Exercise brief: Go through the records and set each one down exactly, skipping any picture.

Data extracted from a collection:
※ ※ ※

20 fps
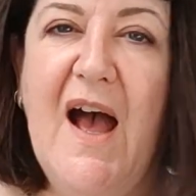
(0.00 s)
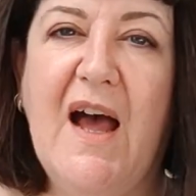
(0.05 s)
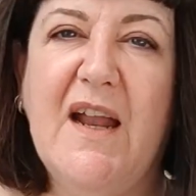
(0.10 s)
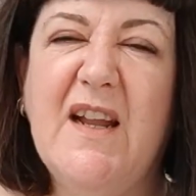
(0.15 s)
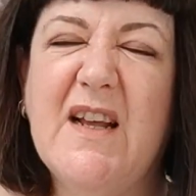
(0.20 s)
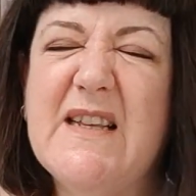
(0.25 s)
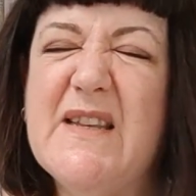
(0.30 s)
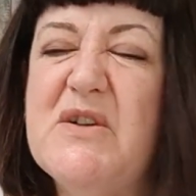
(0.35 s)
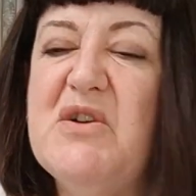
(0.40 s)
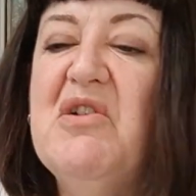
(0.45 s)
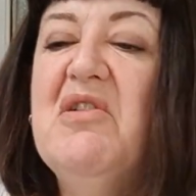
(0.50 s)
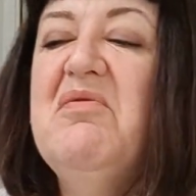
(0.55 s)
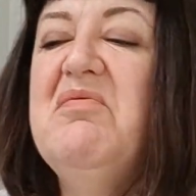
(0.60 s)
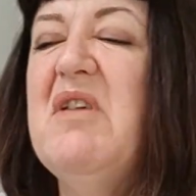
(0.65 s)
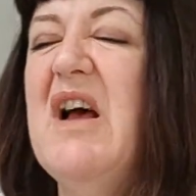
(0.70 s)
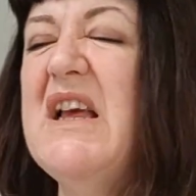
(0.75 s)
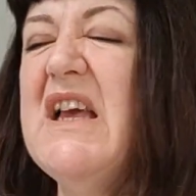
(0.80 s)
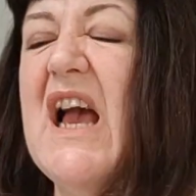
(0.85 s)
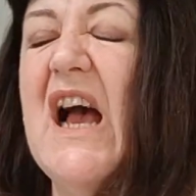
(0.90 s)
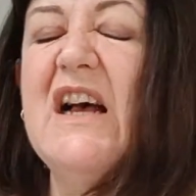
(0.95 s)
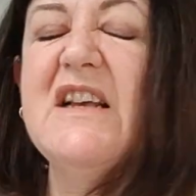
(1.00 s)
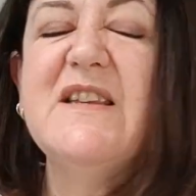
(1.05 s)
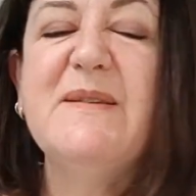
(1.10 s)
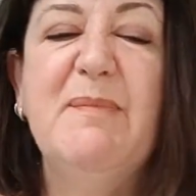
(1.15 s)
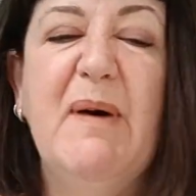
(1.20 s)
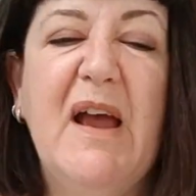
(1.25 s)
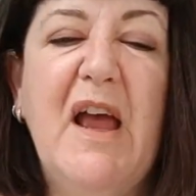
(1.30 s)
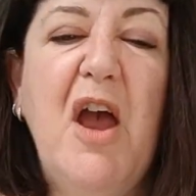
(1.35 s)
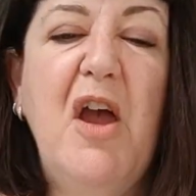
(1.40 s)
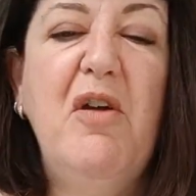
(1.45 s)
And I cast
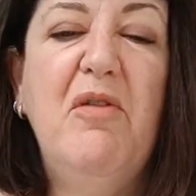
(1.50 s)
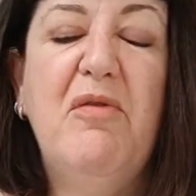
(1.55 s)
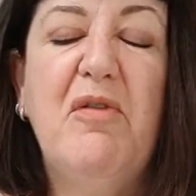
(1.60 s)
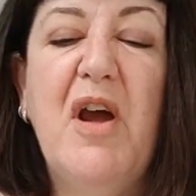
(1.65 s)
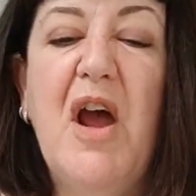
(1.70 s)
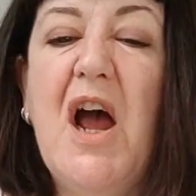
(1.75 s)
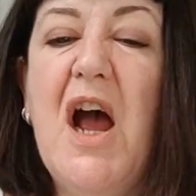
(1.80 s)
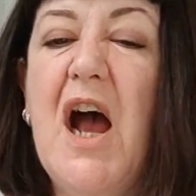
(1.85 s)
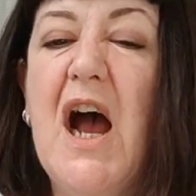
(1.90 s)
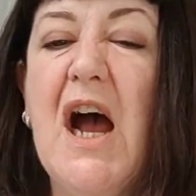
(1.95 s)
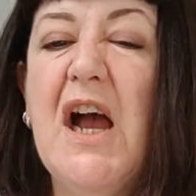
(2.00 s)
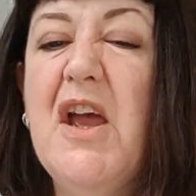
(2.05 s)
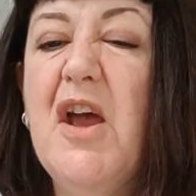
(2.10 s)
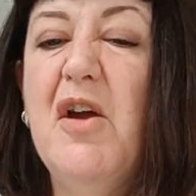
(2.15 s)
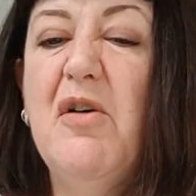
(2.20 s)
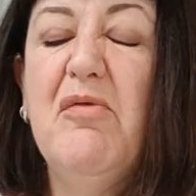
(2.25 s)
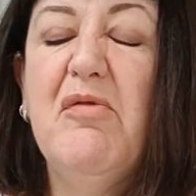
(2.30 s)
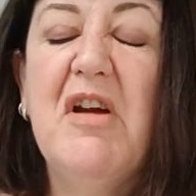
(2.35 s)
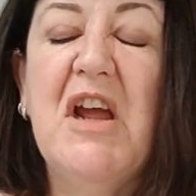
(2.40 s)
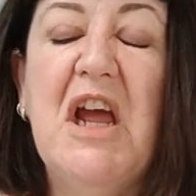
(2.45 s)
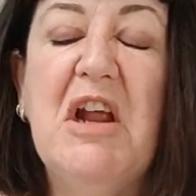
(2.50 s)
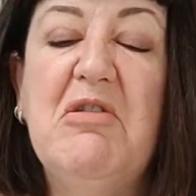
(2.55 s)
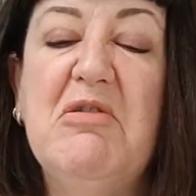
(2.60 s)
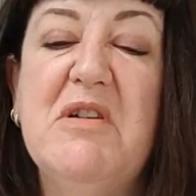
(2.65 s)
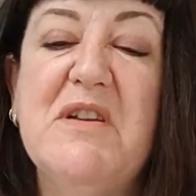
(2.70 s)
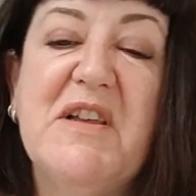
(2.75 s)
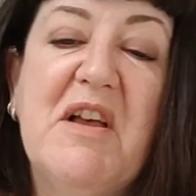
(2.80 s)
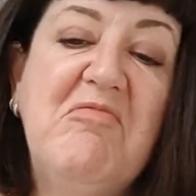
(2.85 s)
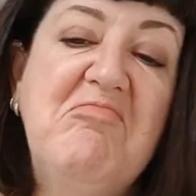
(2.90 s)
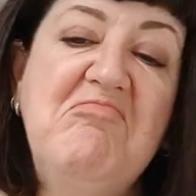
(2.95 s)
my eye over it, and
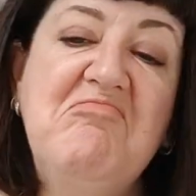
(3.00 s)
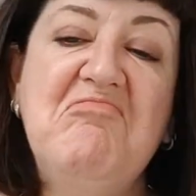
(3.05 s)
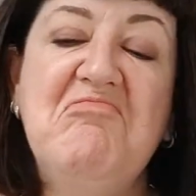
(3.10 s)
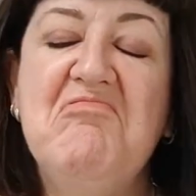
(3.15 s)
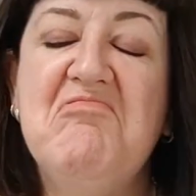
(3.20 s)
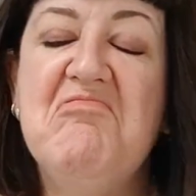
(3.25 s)
I was like,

※ ※ ※

Reply to the exercise:
20 fps
(0.00 s)
(0.05 s)
(0.10 s)
(0.15 s)
(0.20 s)
(0.25 s)
(0.30 s)
(0.35 s)
(0.40 s)
(0.45 s)
(0.50 s)
(0.55 s)
(0.60 s)
(0.65 s)
(0.70 s)
(0.75 s)
(0.80 s)
(0.85 s)
(0.90 s)
(0.95 s)
(1.00 s)
(1.05 s)
(1.10 s)
(1.15 s)
(1.20 s)
(1.25 s)
(1.30 s)
(1.35 s)
(1.40 s)
(1.45 s)
And I cast
(1.50 s)
(1.55 s)
(1.60 s)
(1.65 s)
(1.70 s)
(1.75 s)
(1.80 s)
(1.85 s)
(1.90 s)
(1.95 s)
(2.00 s)
(2.05 s)
(2.10 s)
(2.15 s)
(2.20 s)
(2.25 s)
(2.30 s)
(2.35 s)
(2.40 s)
(2.45 s)
(2.50 s)
(2.55 s)
(2.60 s)
(2.65 s)
(2.70 s)
(2.75 s)
(2.80 s)
(2.85 s)
(2.90 s)
(2.95 s)
my eye over it, and
(3.00 s)
(3.05 s)
(3.10 s)
(3.15 s)
(3.20 s)
(3.25 s)
I was like,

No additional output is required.